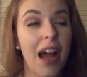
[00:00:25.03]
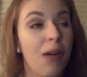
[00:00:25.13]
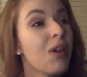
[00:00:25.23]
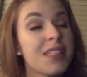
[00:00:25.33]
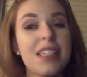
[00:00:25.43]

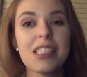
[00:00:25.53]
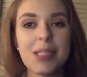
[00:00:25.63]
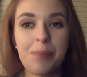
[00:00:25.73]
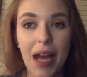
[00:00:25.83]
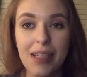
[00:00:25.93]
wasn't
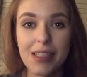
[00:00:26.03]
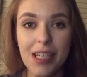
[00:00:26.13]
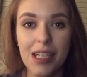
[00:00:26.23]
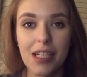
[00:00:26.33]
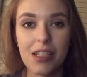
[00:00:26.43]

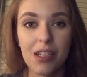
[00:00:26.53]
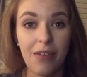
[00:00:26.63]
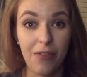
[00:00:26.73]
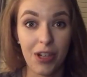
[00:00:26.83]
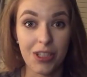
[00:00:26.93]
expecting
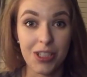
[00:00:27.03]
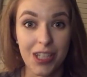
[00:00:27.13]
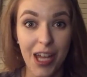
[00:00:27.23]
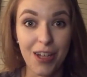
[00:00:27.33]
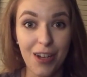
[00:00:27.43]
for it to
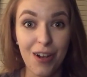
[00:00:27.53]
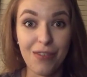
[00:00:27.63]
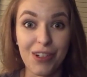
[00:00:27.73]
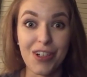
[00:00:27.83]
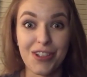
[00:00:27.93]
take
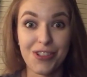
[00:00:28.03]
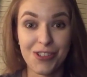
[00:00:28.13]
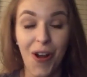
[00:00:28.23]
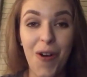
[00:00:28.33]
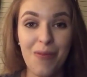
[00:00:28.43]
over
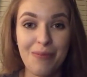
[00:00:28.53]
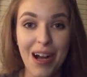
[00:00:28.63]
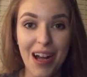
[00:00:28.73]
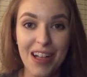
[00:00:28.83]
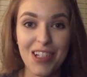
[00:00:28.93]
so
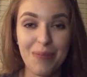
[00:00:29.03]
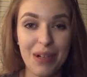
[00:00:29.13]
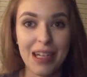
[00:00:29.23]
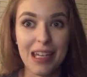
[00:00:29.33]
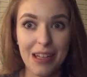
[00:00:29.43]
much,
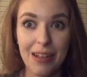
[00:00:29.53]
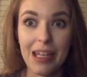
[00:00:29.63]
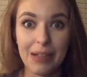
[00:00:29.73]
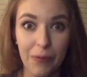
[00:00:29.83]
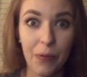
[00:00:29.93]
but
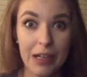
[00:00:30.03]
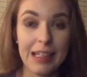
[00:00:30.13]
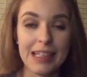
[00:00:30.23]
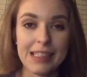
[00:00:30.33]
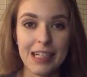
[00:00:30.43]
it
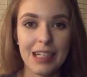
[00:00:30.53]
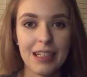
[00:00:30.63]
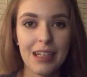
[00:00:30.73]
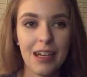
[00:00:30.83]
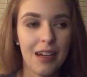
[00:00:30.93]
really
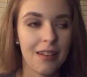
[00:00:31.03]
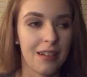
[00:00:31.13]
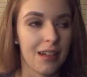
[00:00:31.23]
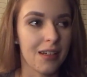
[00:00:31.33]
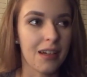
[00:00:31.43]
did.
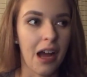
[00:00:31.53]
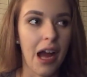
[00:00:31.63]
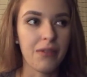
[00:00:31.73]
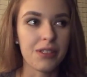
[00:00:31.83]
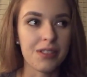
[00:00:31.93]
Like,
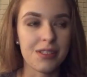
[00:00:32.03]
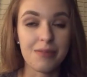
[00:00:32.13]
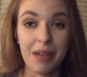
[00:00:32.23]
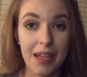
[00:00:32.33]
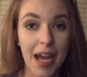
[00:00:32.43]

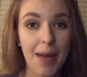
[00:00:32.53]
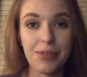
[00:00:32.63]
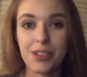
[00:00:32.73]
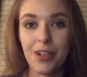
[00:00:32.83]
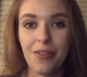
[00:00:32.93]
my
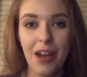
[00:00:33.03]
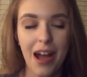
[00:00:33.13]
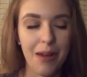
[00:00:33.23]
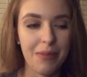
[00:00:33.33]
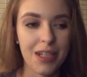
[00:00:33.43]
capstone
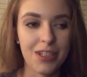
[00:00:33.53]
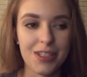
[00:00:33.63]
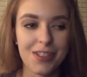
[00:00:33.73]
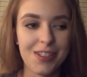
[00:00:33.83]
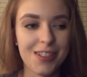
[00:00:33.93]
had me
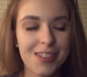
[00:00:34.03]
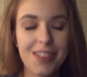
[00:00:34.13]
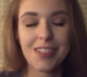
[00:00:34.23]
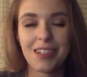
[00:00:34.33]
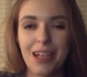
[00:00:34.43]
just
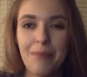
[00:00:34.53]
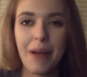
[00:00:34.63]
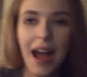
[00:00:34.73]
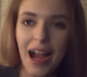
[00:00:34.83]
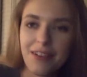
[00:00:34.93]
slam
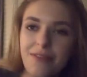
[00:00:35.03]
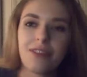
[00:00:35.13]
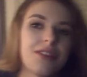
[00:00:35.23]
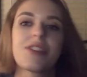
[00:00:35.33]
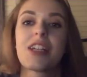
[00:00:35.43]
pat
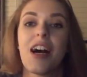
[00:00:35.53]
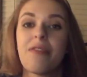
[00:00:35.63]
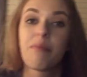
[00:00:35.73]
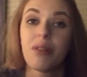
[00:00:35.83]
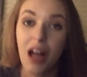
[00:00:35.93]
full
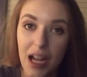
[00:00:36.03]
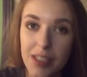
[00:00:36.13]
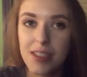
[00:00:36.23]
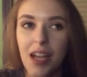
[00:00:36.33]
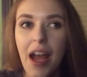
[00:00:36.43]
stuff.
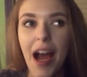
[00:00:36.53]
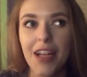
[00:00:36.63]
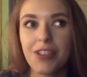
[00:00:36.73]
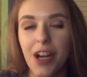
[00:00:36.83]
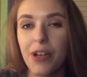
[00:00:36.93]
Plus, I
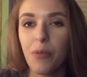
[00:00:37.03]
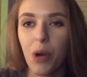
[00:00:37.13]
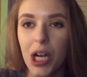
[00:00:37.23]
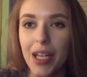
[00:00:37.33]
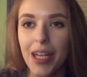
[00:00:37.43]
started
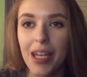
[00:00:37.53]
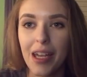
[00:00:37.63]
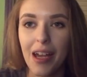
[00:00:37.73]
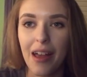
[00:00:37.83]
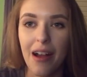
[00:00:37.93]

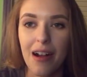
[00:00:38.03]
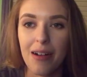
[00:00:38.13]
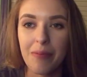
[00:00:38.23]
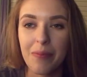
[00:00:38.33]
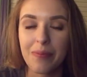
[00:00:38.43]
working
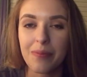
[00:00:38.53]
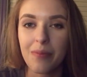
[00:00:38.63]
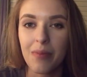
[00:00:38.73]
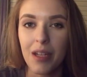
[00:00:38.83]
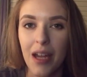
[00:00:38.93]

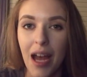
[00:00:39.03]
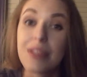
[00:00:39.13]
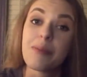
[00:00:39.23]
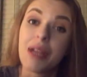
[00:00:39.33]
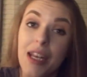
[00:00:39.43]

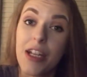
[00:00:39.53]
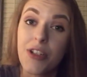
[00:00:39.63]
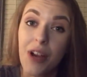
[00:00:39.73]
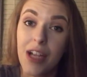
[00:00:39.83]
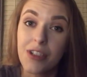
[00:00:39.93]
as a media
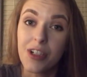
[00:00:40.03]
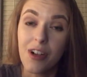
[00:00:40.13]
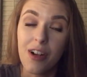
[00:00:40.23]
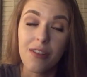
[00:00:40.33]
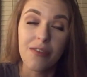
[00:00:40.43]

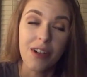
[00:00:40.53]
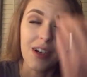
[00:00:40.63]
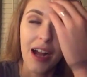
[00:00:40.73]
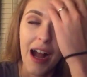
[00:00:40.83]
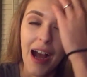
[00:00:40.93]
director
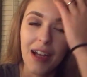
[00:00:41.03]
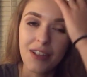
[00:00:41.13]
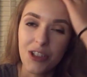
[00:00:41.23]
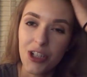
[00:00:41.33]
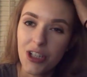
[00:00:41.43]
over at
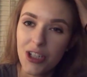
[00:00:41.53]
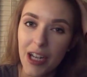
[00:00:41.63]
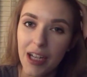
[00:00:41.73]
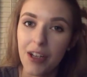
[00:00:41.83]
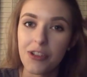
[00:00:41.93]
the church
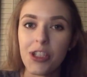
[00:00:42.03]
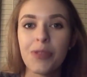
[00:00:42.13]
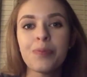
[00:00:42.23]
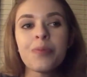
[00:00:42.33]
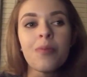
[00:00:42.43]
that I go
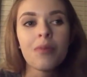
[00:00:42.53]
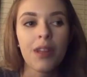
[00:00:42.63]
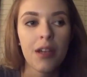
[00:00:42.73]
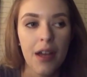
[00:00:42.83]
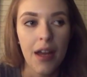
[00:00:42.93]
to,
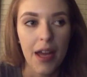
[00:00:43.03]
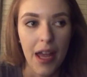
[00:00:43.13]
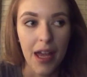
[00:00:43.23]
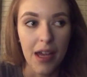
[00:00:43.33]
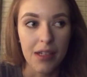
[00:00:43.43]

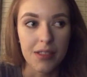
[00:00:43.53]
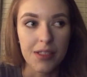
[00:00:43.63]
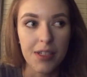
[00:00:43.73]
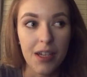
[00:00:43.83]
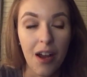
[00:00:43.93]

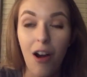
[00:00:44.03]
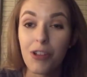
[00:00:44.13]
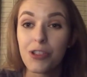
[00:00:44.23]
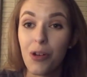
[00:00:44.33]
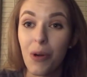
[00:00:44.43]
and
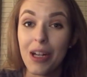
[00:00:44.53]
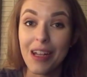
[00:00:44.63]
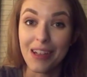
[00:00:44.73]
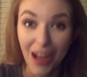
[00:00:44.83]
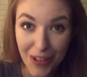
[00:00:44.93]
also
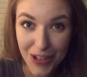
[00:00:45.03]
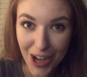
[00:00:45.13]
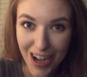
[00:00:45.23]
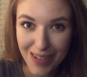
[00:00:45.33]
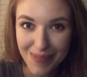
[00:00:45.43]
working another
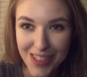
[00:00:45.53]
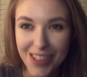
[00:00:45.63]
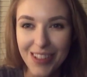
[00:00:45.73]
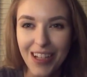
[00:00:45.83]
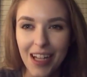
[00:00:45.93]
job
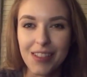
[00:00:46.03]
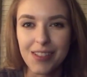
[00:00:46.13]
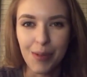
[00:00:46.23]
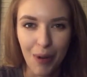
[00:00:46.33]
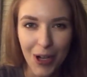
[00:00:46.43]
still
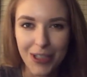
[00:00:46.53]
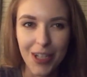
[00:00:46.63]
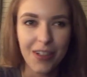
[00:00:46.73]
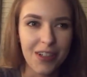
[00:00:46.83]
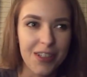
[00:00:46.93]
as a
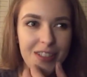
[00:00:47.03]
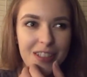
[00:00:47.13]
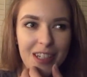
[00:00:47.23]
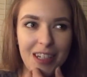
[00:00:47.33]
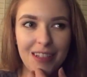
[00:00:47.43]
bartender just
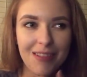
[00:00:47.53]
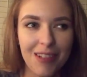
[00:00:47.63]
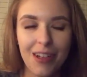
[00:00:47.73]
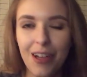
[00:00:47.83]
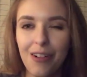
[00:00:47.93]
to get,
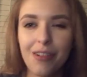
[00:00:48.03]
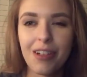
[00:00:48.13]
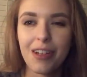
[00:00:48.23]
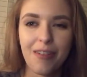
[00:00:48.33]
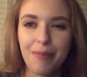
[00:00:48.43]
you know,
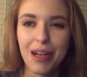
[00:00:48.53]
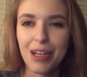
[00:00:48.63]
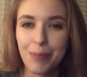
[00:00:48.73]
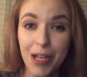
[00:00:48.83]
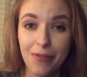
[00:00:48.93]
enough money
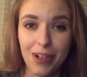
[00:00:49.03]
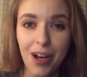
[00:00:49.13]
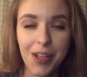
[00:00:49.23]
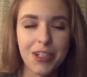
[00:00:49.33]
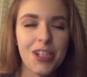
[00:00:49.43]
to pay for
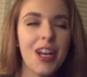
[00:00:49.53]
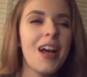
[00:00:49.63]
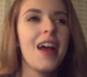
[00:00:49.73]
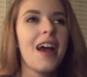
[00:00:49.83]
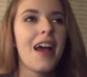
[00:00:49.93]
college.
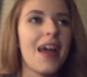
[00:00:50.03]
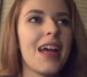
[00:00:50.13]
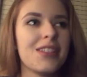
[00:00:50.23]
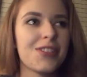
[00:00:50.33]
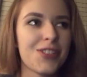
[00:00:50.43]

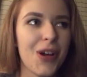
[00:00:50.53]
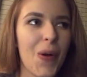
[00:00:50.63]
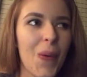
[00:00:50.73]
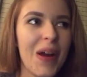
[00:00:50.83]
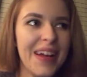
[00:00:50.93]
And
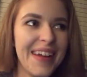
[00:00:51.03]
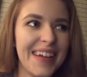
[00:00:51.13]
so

==

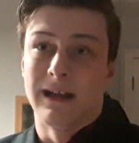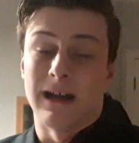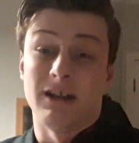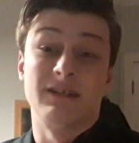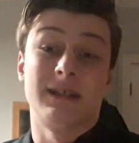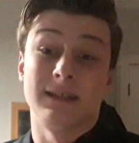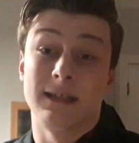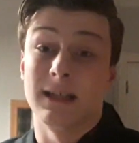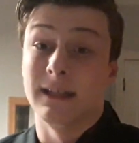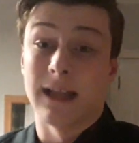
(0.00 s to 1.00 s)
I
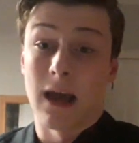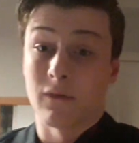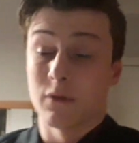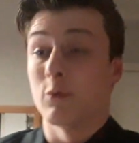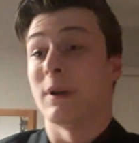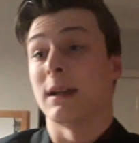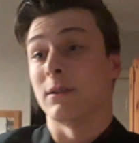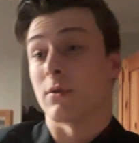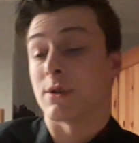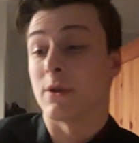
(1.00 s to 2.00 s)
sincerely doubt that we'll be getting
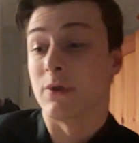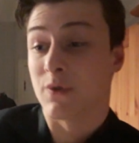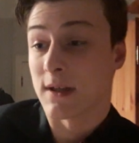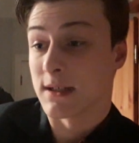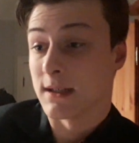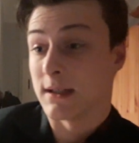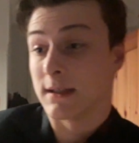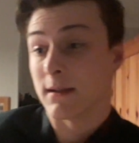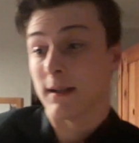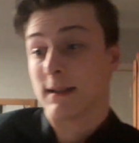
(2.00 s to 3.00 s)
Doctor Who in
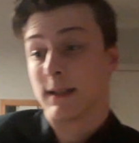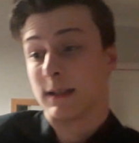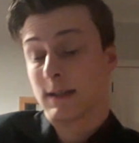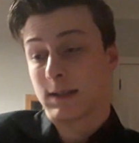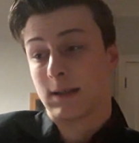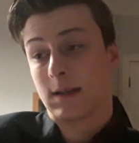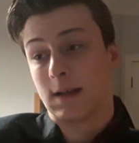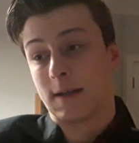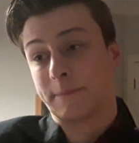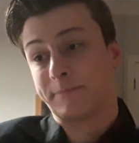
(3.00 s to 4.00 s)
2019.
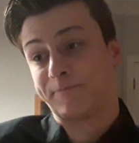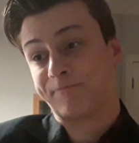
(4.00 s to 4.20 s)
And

### Activity
Copy nothing but the lines above that run from the one with "[00:00:30.13]" to the one with "[00:00:37.13]", ends included; pictures stay out.

### Written response
[00:00:30.13]
[00:00:30.23]
[00:00:30.33]
[00:00:30.43]
it
[00:00:30.53]
[00:00:30.63]
[00:00:30.73]
[00:00:30.83]
[00:00:30.93]
really
[00:00:31.03]
[00:00:31.13]
[00:00:31.23]
[00:00:31.33]
[00:00:31.43]
did.
[00:00:31.53]
[00:00:31.63]
[00:00:31.73]
[00:00:31.83]
[00:00:31.93]
Like,
[00:00:32.03]
[00:00:32.13]
[00:00:32.23]
[00:00:32.33]
[00:00:32.43]

[00:00:32.53]
[00:00:32.63]
[00:00:32.73]
[00:00:32.83]
[00:00:32.93]
my
[00:00:33.03]
[00:00:33.13]
[00:00:33.23]
[00:00:33.33]
[00:00:33.43]
capstone
[00:00:33.53]
[00:00:33.63]
[00:00:33.73]
[00:00:33.83]
[00:00:33.93]
had me
[00:00:34.03]
[00:00:34.13]
[00:00:34.23]
[00:00:34.33]
[00:00:34.43]
just
[00:00:34.53]
[00:00:34.63]
[00:00:34.73]
[00:00:34.83]
[00:00:34.93]
slam
[00:00:35.03]
[00:00:35.13]
[00:00:35.23]
[00:00:35.33]
[00:00:35.43]
pat
[00:00:35.53]
[00:00:35.63]
[00:00:35.73]
[00:00:35.83]
[00:00:35.93]
full
[00:00:36.03]
[00:00:36.13]
[00:00:36.23]
[00:00:36.33]
[00:00:36.43]
stuff.
[00:00:36.53]
[00:00:36.63]
[00:00:36.73]
[00:00:36.83]
[00:00:36.93]
Plus, I
[00:00:37.03]
[00:00:37.13]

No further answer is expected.